Items listed in a dataset:
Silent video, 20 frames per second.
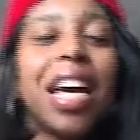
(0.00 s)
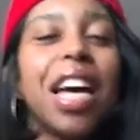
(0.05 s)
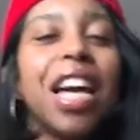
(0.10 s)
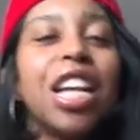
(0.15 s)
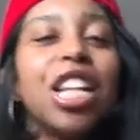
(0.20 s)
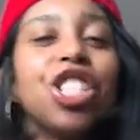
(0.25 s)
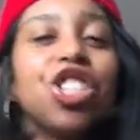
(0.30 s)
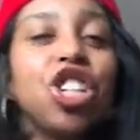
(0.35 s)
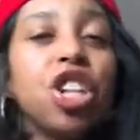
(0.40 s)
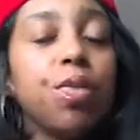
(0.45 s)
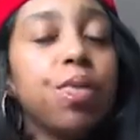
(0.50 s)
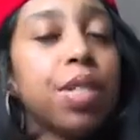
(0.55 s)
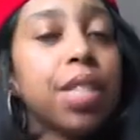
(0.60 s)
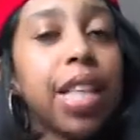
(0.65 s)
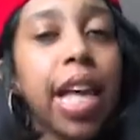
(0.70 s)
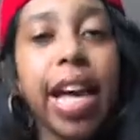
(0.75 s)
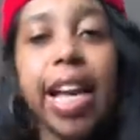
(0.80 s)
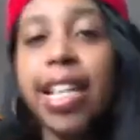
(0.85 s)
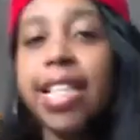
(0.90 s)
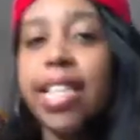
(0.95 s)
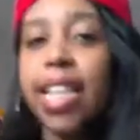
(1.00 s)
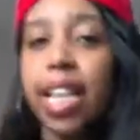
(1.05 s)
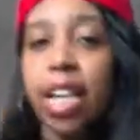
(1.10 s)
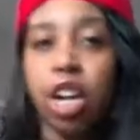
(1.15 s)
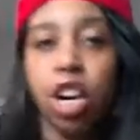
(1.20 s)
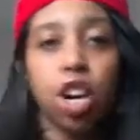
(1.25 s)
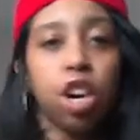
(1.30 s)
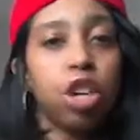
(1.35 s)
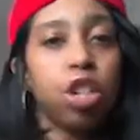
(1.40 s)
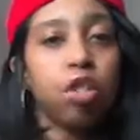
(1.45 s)
she was like, it's taking
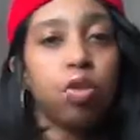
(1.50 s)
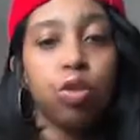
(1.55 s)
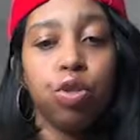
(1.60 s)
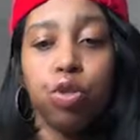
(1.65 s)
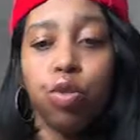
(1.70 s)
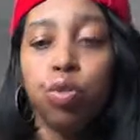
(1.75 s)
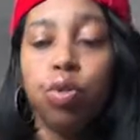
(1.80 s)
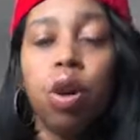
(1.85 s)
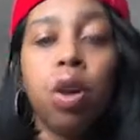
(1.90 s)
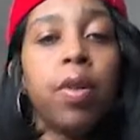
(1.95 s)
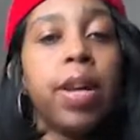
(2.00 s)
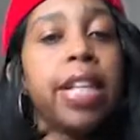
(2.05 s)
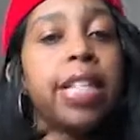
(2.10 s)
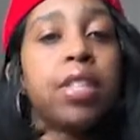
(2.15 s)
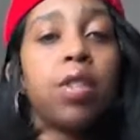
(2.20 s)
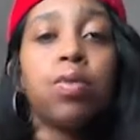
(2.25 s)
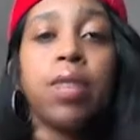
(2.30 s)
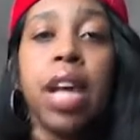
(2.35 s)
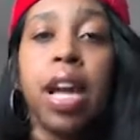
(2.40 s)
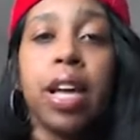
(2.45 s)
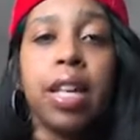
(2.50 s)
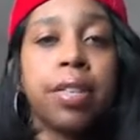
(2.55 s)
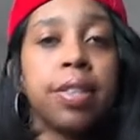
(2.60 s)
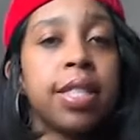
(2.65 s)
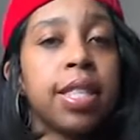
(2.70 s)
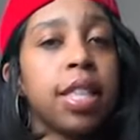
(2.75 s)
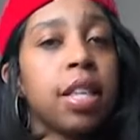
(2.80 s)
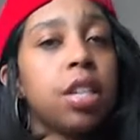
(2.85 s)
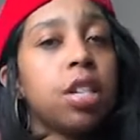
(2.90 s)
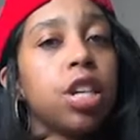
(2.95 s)
her a little too long, and so now
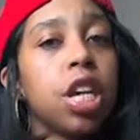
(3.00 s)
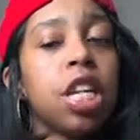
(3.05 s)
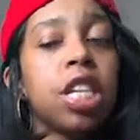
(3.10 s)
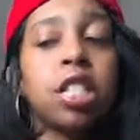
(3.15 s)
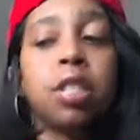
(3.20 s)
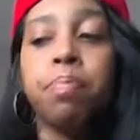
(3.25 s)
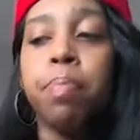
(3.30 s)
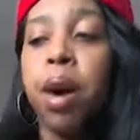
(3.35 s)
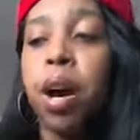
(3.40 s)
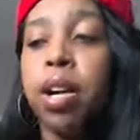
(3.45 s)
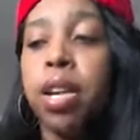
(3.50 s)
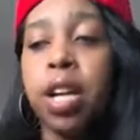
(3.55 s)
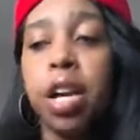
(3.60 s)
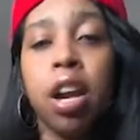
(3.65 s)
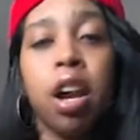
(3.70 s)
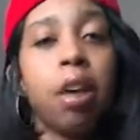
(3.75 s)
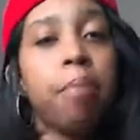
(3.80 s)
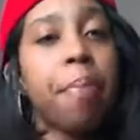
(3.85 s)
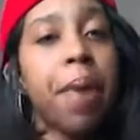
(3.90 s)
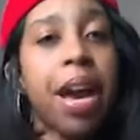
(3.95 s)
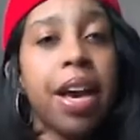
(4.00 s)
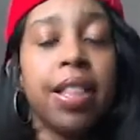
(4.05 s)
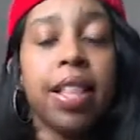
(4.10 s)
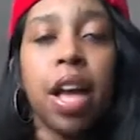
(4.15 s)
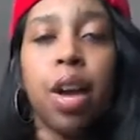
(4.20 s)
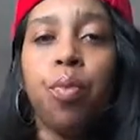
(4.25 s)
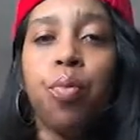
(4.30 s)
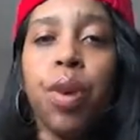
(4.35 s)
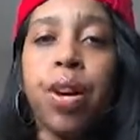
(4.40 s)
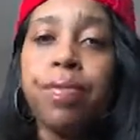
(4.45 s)
it's pondering in her mind
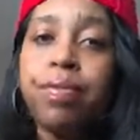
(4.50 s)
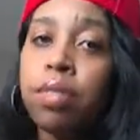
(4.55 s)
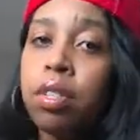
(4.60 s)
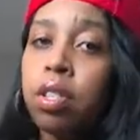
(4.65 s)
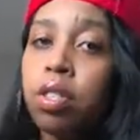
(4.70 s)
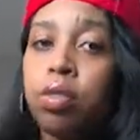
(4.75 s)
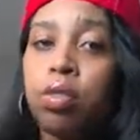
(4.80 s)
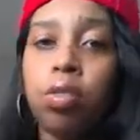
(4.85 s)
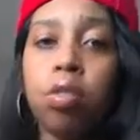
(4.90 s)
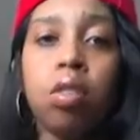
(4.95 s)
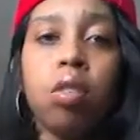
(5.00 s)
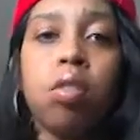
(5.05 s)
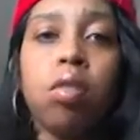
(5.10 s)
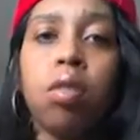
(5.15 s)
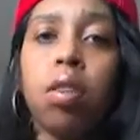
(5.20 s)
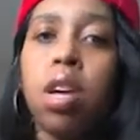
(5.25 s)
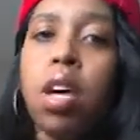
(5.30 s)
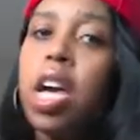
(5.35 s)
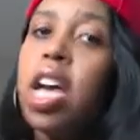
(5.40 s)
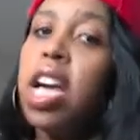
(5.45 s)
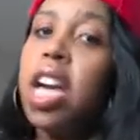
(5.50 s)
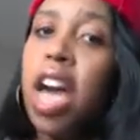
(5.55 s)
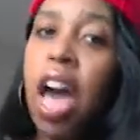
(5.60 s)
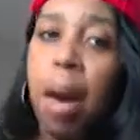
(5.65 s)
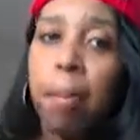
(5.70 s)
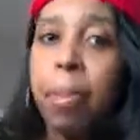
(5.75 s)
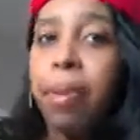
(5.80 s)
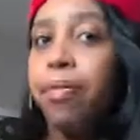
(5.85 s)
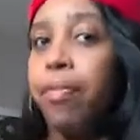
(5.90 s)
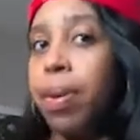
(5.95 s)
like, what this girl
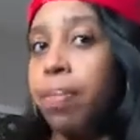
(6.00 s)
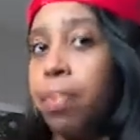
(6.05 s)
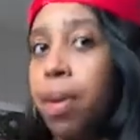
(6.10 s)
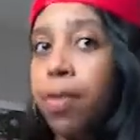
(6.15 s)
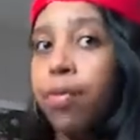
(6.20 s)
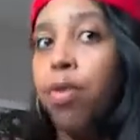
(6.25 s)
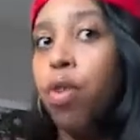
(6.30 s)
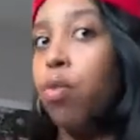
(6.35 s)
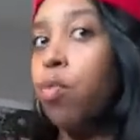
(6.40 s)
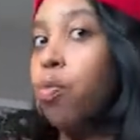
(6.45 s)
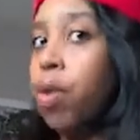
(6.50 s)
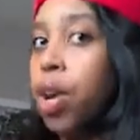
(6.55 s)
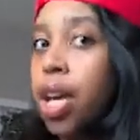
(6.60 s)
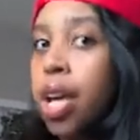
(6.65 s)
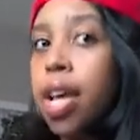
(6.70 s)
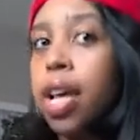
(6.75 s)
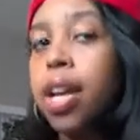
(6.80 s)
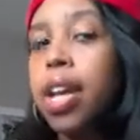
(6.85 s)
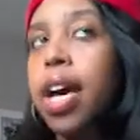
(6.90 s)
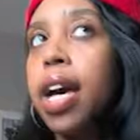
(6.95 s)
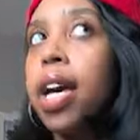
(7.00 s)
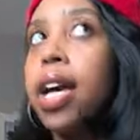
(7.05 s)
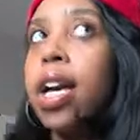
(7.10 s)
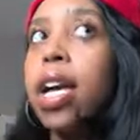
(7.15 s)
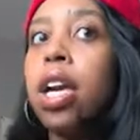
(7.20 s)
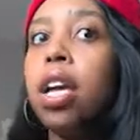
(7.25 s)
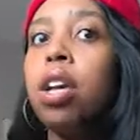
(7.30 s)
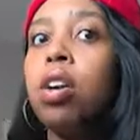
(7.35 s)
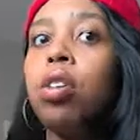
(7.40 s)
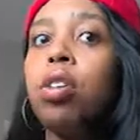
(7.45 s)
coming for me for real?
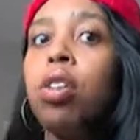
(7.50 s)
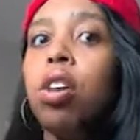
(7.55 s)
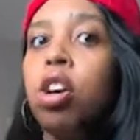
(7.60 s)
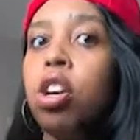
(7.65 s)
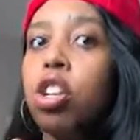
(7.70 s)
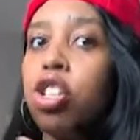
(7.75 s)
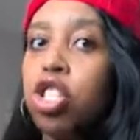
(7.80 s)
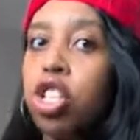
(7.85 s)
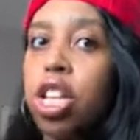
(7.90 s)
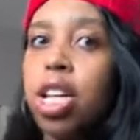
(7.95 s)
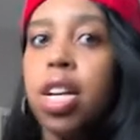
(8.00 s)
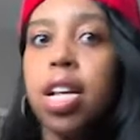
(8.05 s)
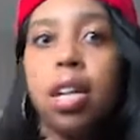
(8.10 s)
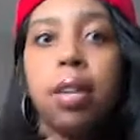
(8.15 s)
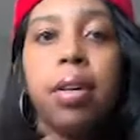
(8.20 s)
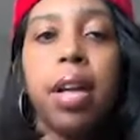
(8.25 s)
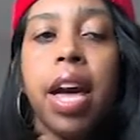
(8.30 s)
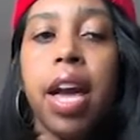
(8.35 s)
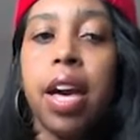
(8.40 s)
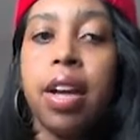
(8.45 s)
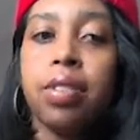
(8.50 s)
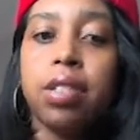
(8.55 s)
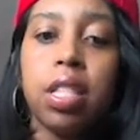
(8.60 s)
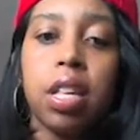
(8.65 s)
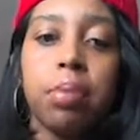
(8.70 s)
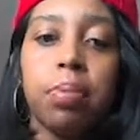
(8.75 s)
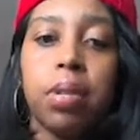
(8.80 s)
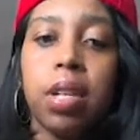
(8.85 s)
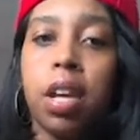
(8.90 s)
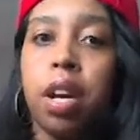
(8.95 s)
Like, she could have
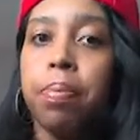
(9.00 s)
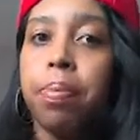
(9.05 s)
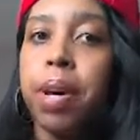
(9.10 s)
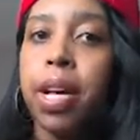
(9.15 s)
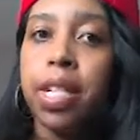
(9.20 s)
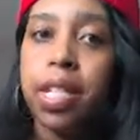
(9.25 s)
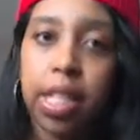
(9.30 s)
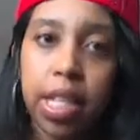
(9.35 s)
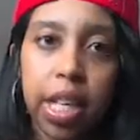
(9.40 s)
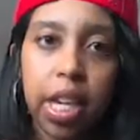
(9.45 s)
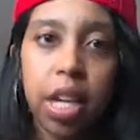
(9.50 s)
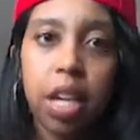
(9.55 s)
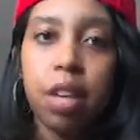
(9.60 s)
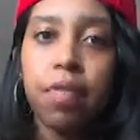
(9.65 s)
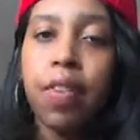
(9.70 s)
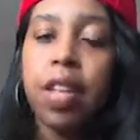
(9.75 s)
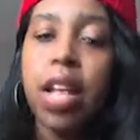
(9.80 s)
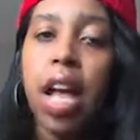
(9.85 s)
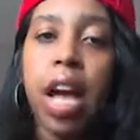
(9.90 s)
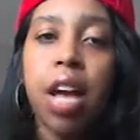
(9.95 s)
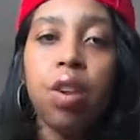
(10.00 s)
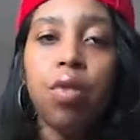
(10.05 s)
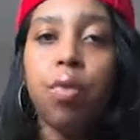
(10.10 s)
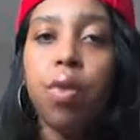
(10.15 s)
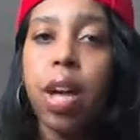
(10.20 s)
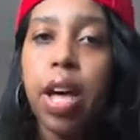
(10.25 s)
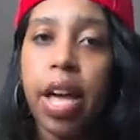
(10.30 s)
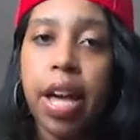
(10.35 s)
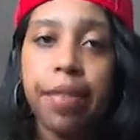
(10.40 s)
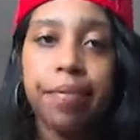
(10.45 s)
something up her sleeve, and I don't
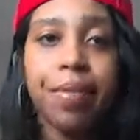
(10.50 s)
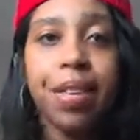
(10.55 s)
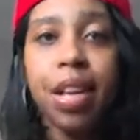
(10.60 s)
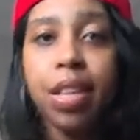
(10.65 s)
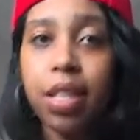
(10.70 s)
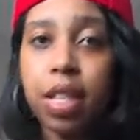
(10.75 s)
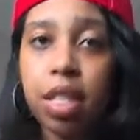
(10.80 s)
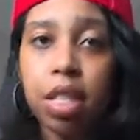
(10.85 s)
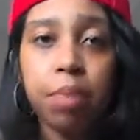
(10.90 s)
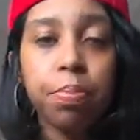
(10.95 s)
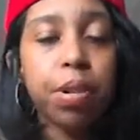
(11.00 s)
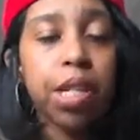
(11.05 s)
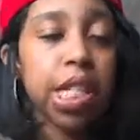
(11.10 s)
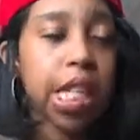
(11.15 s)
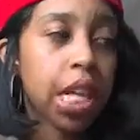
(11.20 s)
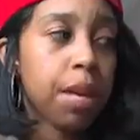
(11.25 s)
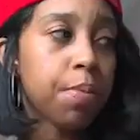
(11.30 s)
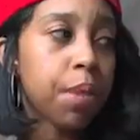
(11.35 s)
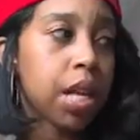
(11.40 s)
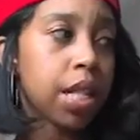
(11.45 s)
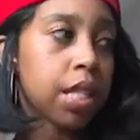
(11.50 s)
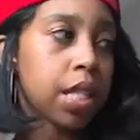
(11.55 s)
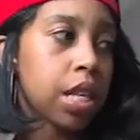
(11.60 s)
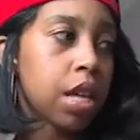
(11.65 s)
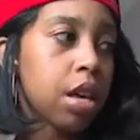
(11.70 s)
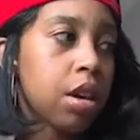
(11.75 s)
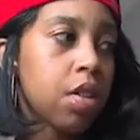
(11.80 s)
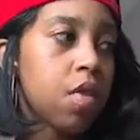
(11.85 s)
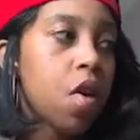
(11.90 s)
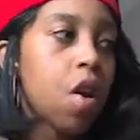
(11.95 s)
have nothing to protect
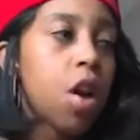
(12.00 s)
myself.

--- Prompt ---
Print every line above exactly. Leave the pictures out.

--- Solution to the problem ---
Silent video, 20 frames per second.
(0.00 s)
(0.05 s)
(0.10 s)
(0.15 s)
(0.20 s)
(0.25 s)
(0.30 s)
(0.35 s)
(0.40 s)
(0.45 s)
(0.50 s)
(0.55 s)
(0.60 s)
(0.65 s)
(0.70 s)
(0.75 s)
(0.80 s)
(0.85 s)
(0.90 s)
(0.95 s)
(1.00 s)
(1.05 s)
(1.10 s)
(1.15 s)
(1.20 s)
(1.25 s)
(1.30 s)
(1.35 s)
(1.40 s)
(1.45 s)
she was like, it's taking
(1.50 s)
(1.55 s)
(1.60 s)
(1.65 s)
(1.70 s)
(1.75 s)
(1.80 s)
(1.85 s)
(1.90 s)
(1.95 s)
(2.00 s)
(2.05 s)
(2.10 s)
(2.15 s)
(2.20 s)
(2.25 s)
(2.30 s)
(2.35 s)
(2.40 s)
(2.45 s)
(2.50 s)
(2.55 s)
(2.60 s)
(2.65 s)
(2.70 s)
(2.75 s)
(2.80 s)
(2.85 s)
(2.90 s)
(2.95 s)
her a little too long, and so now
(3.00 s)
(3.05 s)
(3.10 s)
(3.15 s)
(3.20 s)
(3.25 s)
(3.30 s)
(3.35 s)
(3.40 s)
(3.45 s)
(3.50 s)
(3.55 s)
(3.60 s)
(3.65 s)
(3.70 s)
(3.75 s)
(3.80 s)
(3.85 s)
(3.90 s)
(3.95 s)
(4.00 s)
(4.05 s)
(4.10 s)
(4.15 s)
(4.20 s)
(4.25 s)
(4.30 s)
(4.35 s)
(4.40 s)
(4.45 s)
it's pondering in her mind
(4.50 s)
(4.55 s)
(4.60 s)
(4.65 s)
(4.70 s)
(4.75 s)
(4.80 s)
(4.85 s)
(4.90 s)
(4.95 s)
(5.00 s)
(5.05 s)
(5.10 s)
(5.15 s)
(5.20 s)
(5.25 s)
(5.30 s)
(5.35 s)
(5.40 s)
(5.45 s)
(5.50 s)
(5.55 s)
(5.60 s)
(5.65 s)
(5.70 s)
(5.75 s)
(5.80 s)
(5.85 s)
(5.90 s)
(5.95 s)
like, what this girl
(6.00 s)
(6.05 s)
(6.10 s)
(6.15 s)
(6.20 s)
(6.25 s)
(6.30 s)
(6.35 s)
(6.40 s)
(6.45 s)
(6.50 s)
(6.55 s)
(6.60 s)
(6.65 s)
(6.70 s)
(6.75 s)
(6.80 s)
(6.85 s)
(6.90 s)
(6.95 s)
(7.00 s)
(7.05 s)
(7.10 s)
(7.15 s)
(7.20 s)
(7.25 s)
(7.30 s)
(7.35 s)
(7.40 s)
(7.45 s)
coming for me for real?
(7.50 s)
(7.55 s)
(7.60 s)
(7.65 s)
(7.70 s)
(7.75 s)
(7.80 s)
(7.85 s)
(7.90 s)
(7.95 s)
(8.00 s)
(8.05 s)
(8.10 s)
(8.15 s)
(8.20 s)
(8.25 s)
(8.30 s)
(8.35 s)
(8.40 s)
(8.45 s)
(8.50 s)
(8.55 s)
(8.60 s)
(8.65 s)
(8.70 s)
(8.75 s)
(8.80 s)
(8.85 s)
(8.90 s)
(8.95 s)
Like, she could have
(9.00 s)
(9.05 s)
(9.10 s)
(9.15 s)
(9.20 s)
(9.25 s)
(9.30 s)
(9.35 s)
(9.40 s)
(9.45 s)
(9.50 s)
(9.55 s)
(9.60 s)
(9.65 s)
(9.70 s)
(9.75 s)
(9.80 s)
(9.85 s)
(9.90 s)
(9.95 s)
(10.00 s)
(10.05 s)
(10.10 s)
(10.15 s)
(10.20 s)
(10.25 s)
(10.30 s)
(10.35 s)
(10.40 s)
(10.45 s)
something up her sleeve, and I don't
(10.50 s)
(10.55 s)
(10.60 s)
(10.65 s)
(10.70 s)
(10.75 s)
(10.80 s)
(10.85 s)
(10.90 s)
(10.95 s)
(11.00 s)
(11.05 s)
(11.10 s)
(11.15 s)
(11.20 s)
(11.25 s)
(11.30 s)
(11.35 s)
(11.40 s)
(11.45 s)
(11.50 s)
(11.55 s)
(11.60 s)
(11.65 s)
(11.70 s)
(11.75 s)
(11.80 s)
(11.85 s)
(11.90 s)
(11.95 s)
have nothing to protect
(12.00 s)
myself.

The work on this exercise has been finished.